┌─ Task material
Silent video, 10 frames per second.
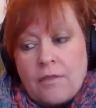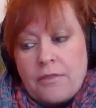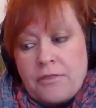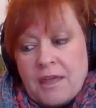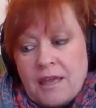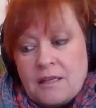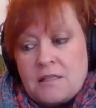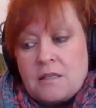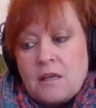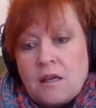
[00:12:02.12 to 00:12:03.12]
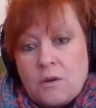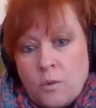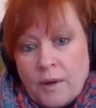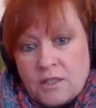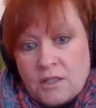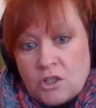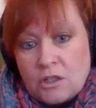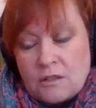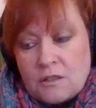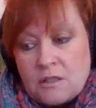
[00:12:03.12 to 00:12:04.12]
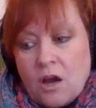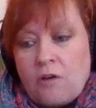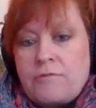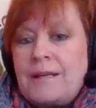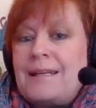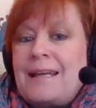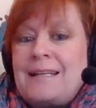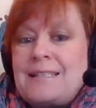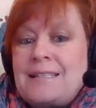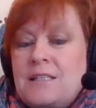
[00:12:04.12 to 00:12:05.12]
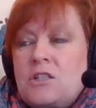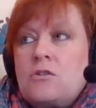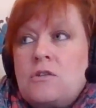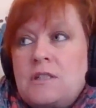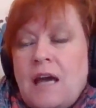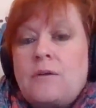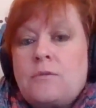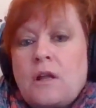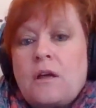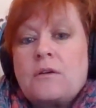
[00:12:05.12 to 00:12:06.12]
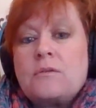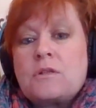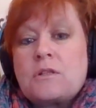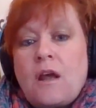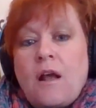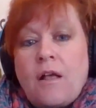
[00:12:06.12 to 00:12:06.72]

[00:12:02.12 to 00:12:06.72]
These questions are related to downloads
└─
**Task item:** Exact copy, no pictures: please print every record above as written.

**Exercise solution:**
Silent video, 10 frames per second.
[00:12:02.12 to 00:12:03.12]
[00:12:03.12 to 00:12:04.12]
[00:12:04.12 to 00:12:05.12]
[00:12:05.12 to 00:12:06.12]
[00:12:06.12 to 00:12:06.72]

[00:12:02.12 to 00:12:06.72]
These questions are related to downloads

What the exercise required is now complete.